The outgoing president defended herself and her tenure in a strong statement to the Board of Visitors, and the Rector, Helen Dragas, issued a statement containing in part an apology for the way in which she handled the whole thing -- though she did not indicate any need to rethink the decision. Then, as the opposition to the firing mounted, she issued a second statement with, for the first time, some of the reasons for the Board's action.

These three statements say a lot about what went wrong. Different approaches to leadership seem at the core of the debacle.

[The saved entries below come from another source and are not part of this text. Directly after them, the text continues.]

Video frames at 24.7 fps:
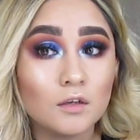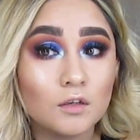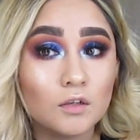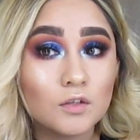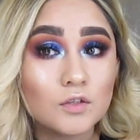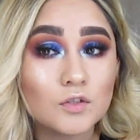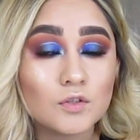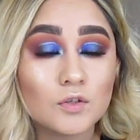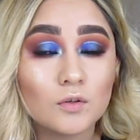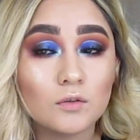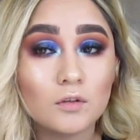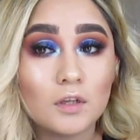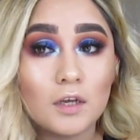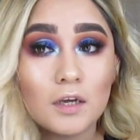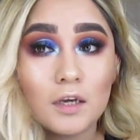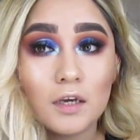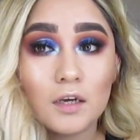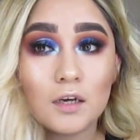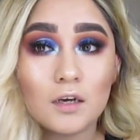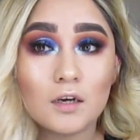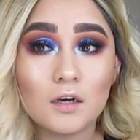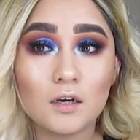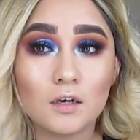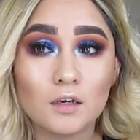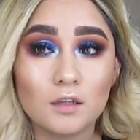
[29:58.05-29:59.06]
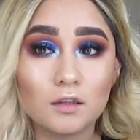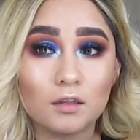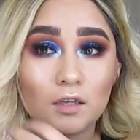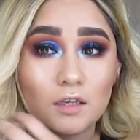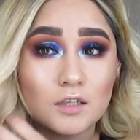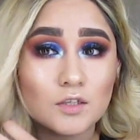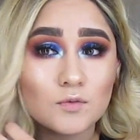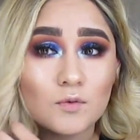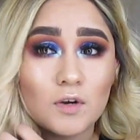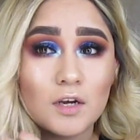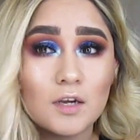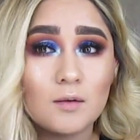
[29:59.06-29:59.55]
So like,
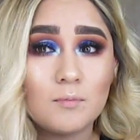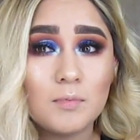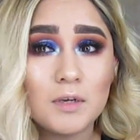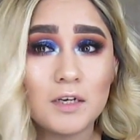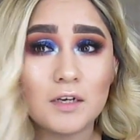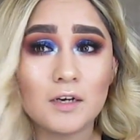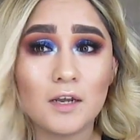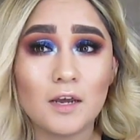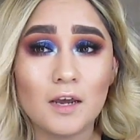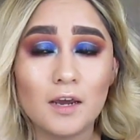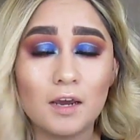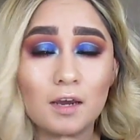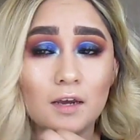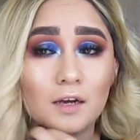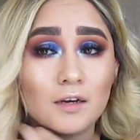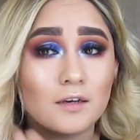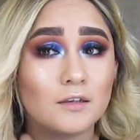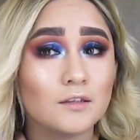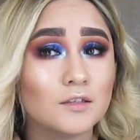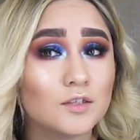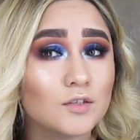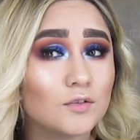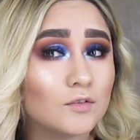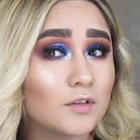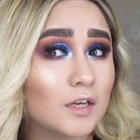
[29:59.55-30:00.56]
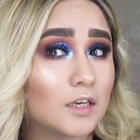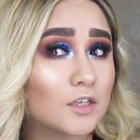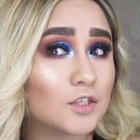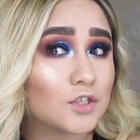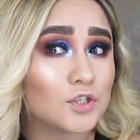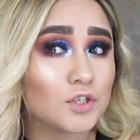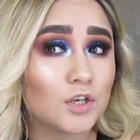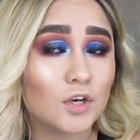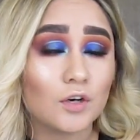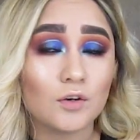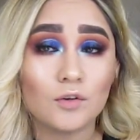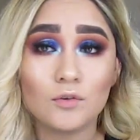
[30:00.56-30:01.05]
that's why I've been heck into that
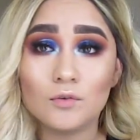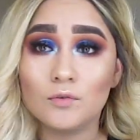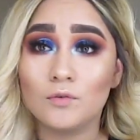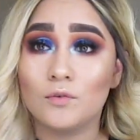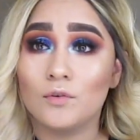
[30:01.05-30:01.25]
show.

The seventeen members of the Board of Visitors contain ten who are presidents, CEOs or managing partners of private sector firms. The other seven members include six lawyers and one physician. It should not be surprising, then, that the Rector used a business oriented approach to seeking the president's ouster. She lined up votes through individual consultation with board members and, when she had enough, asked the president to resign. The board never met as a body, and no clear public explanation was given for its decision until nearly two weeks after they made it. Dragas had the votes, and it may be she thought that's all she needed. Were she running a private sector board, she may have been right. Hierarchical leadership styles are the norm in the world of business. She soon found out that this is not the world she inhabits at the University of Virginia. She admitted as much when she said, after anger erupted from many corners, that "our actions too readily lent themselves to perceptions of being opaque and not in keeping with the honored traditions of thus University."

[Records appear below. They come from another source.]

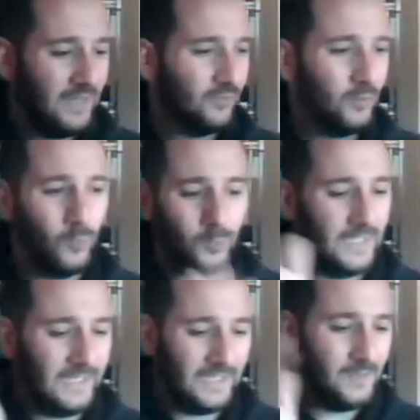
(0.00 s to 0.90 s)
That's cool.
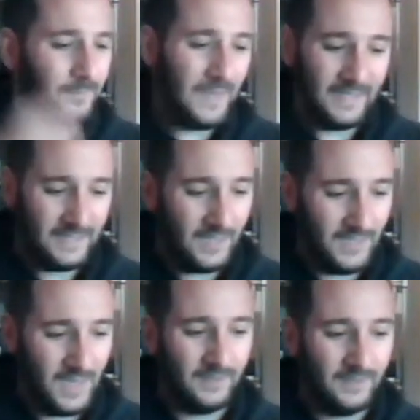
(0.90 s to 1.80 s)
Naked on the back, yada
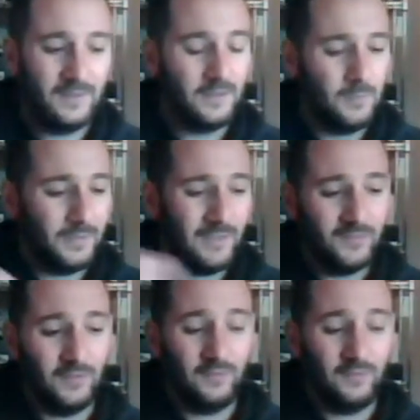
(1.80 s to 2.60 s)
yada. But this is a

Public institutions -- and the publics they serve -- demand transparency, open decision-making processes, and consultation. Unlike corporate boards, which can operate with considerable secrecy and without much need for justifying their actions, the officers of public institutions live in a fishbowl.

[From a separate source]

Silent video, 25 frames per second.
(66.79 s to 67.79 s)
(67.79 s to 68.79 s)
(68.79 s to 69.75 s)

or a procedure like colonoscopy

The manner of Sullivan's ouster was not, however, the only way in which the board seems to have missed the nature of the business they are in. According to Sullivan's statement, her leadership style troubled them. As she put it, her actions in the past two years were those of an "incrementalist." She chose a path "planned and executed in collaboration with Vice Presidents and Deans and representatives of the faculty." Getting even more direct, she noted that "Corporate-style, top-down leadership does not work in a great university. Sustained change with buy-in does work." In short, she would not order change but she would seek to build trust and collaborate. Change would come, Sullivan said. It might take longer, but it would be more effective.

The board seems to have misunderstood this need for collaborative decision making and its attractiveness to faculty and others, at least according to Sullivan. She criticized them for expecting the "historic practice of UVA" to be adopted in cutting the budget. That practice allowed the central administration to direct across-the-board cuts rather than allowing departmental deans to make these decisions. "I undertook to change this approach," she said.

In public institutions -- federal, state, local and university -- collaborative leadership is essential in our world of widely dispersed power and even more widely dispersed information. When everyone can get the facts, everyone wants into the acts. Excluding them is a prescription for conflict, as the University of Virginia board learned.

Yet despite the outpouring of indignation on behalf of Sullivan and support for her reinstatement, it's worth asking what leadership lessons she may have to learn as well. She expressed total surprise at her ouster, which either shows that the board was deceptive as well as secretive in their communication with her over the past two years or that she missed important signals and the need to manage up, not just down, in the university hierarchy. Gaining the trust of those below is necessary but not sufficient at the executive level in any institution. That the board could act as it did, and that most political leaders in the state have stayed on the sidelines since her ouster, suggests that she may have neglected building the external bridges she needed to sustain her program of change.

The university will survive this difficult period. Indeed, at this time, Sullivan may even be getting the votes to be reinstated. Yet UVA's leaders, including Sullivan, would do well to identify the lessons about leadership to be learned from this episode. To view this simply as a struggle for power in which one side prevails would be to violate another Jeffersonian maxim, enshrined in his First Inaugural Address: "error of opinion may be tolerated, where reason is free to combat it."